Problem to work on: Pictures aside, copy every record word for word.

Extracted material:
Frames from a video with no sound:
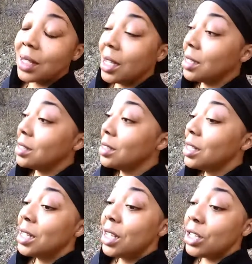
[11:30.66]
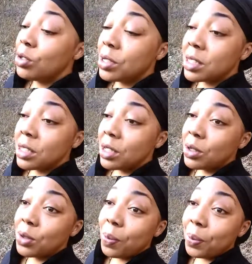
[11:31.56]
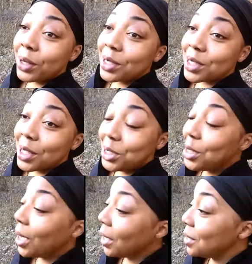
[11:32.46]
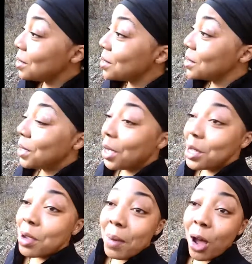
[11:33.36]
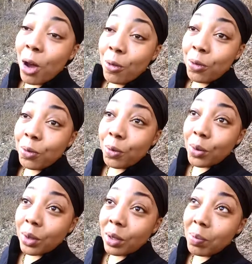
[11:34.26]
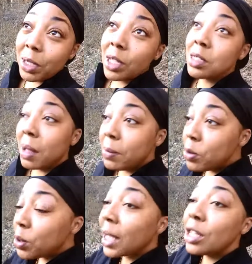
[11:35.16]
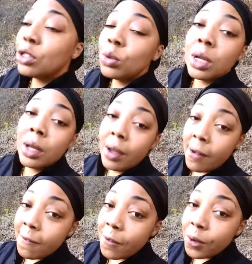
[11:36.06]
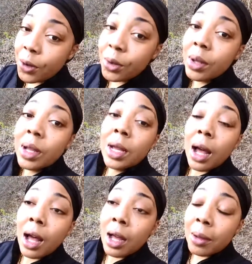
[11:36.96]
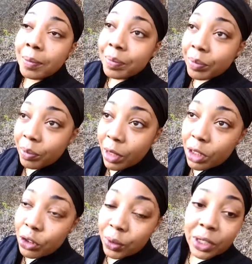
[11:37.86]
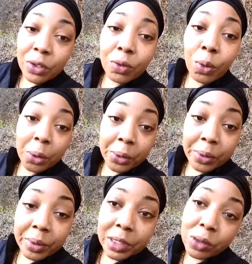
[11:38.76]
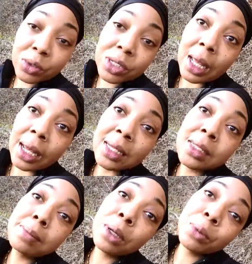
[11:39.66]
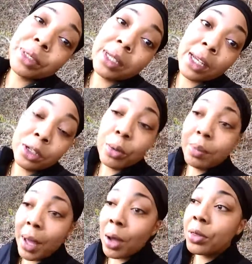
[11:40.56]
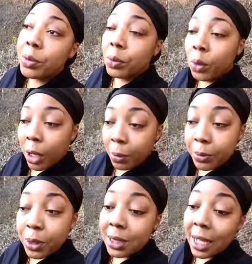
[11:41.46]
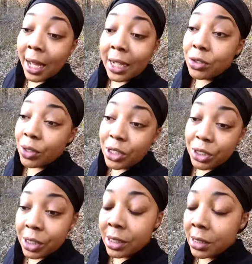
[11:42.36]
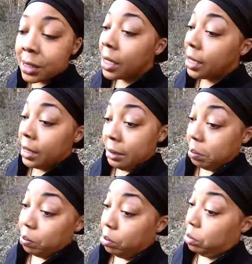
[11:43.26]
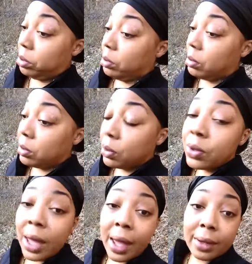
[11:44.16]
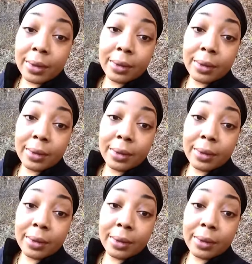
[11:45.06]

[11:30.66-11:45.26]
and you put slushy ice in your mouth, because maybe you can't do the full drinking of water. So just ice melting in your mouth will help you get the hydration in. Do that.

Your solution:
Frames from a video with no sound:
[11:30.66]
[11:31.56]
[11:32.46]
[11:33.36]
[11:34.26]
[11:35.16]
[11:36.06]
[11:36.96]
[11:37.86]
[11:38.76]
[11:39.66]
[11:40.56]
[11:41.46]
[11:42.36]
[11:43.26]
[11:44.16]
[11:45.06]

[11:30.66-11:45.26]
and you put slushy ice in your mouth, because maybe you can't do the full drinking of water. So just ice melting in your mouth will help you get the hydration in. Do that.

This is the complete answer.